We explore the Code Completion tool from OpenAI’s Assistants API to create visualizations directly from data

Programming tools — Image constructed from photos by Quaritsch Photography and Anton Savinov on Unsplash

As GPT-4’s capabilities continue to expand, OpenAI’s tools built on its technology are evolving into increasingly powerful assets for developers.

In this article, we are going to explore the chart-making capabilities of the latest iteration. We’ll equip an Assistant with a data file and specific instructions to see how it brings our data visualization ideas into being.

We will use the built-in tools in the Assistant API to achieve this.

Currently, in the OpenAI Python package (v1.30.0, at the time of writing) the Assistants API includes the tools, File Search, Code Completion and Function Calling.

Function Calling lets the developer define functions that the AI can intelligently choose in order to complete a task; File Search allows the developer to upload a variety of file types which can be stored, RAG style, in a vector database; and Code Completion lets the assistant write and run Python programs in a sandboxed environment to solve programming and math problems.

Code Completion can also work with uploaded files, which can be processed to create data files and images of charts. And that is the functionality that we will be using here.
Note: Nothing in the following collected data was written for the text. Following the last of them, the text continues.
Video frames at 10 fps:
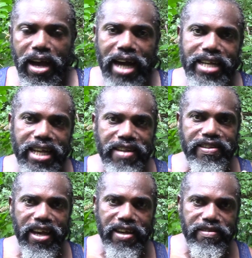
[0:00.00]
And then it
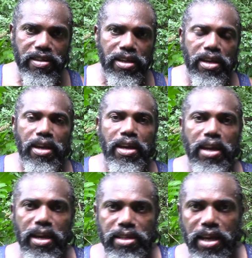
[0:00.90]
says
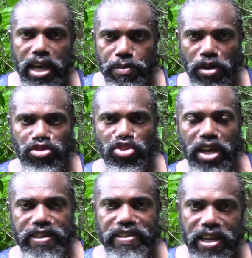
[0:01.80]
in Amos 3
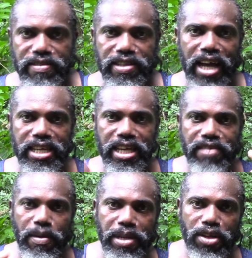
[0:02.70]
and 6, can
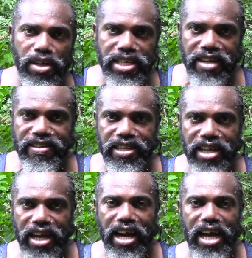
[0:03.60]
evil be done in a city
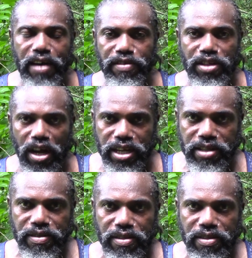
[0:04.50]
and God haven't done it?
The code that we will explore below will load a data file (in CSV form), and by using appropriate prompts, instruct our assistant to create a graph from the data. We will then download the graph and display it.

Using plain English prompts, we can easily generate charts such as the ones below from raw CSV data.

OpenAI Assistants

I have explained OpenAI’s Assistants API, and how to get started with them previously (Use OpenAI’s Powerful New Assistants API for Data Analysis). While the new versions of the API have rendered this article a little out of date, the description of Assistants and how they work is still broadly correct, as is how to get up and running with an OpenAI account.
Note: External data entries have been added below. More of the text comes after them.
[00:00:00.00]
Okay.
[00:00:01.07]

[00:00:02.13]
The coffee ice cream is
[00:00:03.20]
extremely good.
So, for a more detailed look, you can refer to that article and here I will limit myself to a brief introduction of the basics before getting into the nitty-gritty.

OpenAI

Firstly, of course, you will need an OpenAI account, and you need to be aware that you will be charged for using it. However, the fees are not high: running the code we will describe here once, should cost only a few cents. Other charges apply, such as file storage, and while they are not likely to be relevant in this context, you should check up on the latest fees.

Having said that, you should regularly use the OpenAI dashboard to check your usage so as to make sure you are not racking up a large bill.

The OpenAI dashboard menu

You should also use the dashboard to check the storage that you are using. All the output from an assistant is stored along with any files that you have uploaded. You can delete them manually from the dashboard, and you probably want to do this because while you may not be charged, over time a lot of unnecessary files can accumulate in your workspace.

Assistants, Threads, and Runs

These are the three basic objects in the Assistants API.

  • Assistants: As you might imagine, these are the fundamental part of the setup. When we create an assistant, we specify various attributes such as: a model (e.g. gpt-4o); instructions that inform the model about the type of behaviour we expect from it; tools such as the code interpreter and file search; and files that we want the model to use.
  • Threads: These store the state of a conversation and contain the messages that are generated both by the user and the assistant. A thread is associated with an assistant when a run is started (see below).
  • Runs: These control the execution of an assistant with a thread. The run takes the information in the thread and the assistant and manages the interaction with the LLM. Runs go through a number of steps before completion. When the run is complete, we can interrogate the thread to see what response the assistant has come up with.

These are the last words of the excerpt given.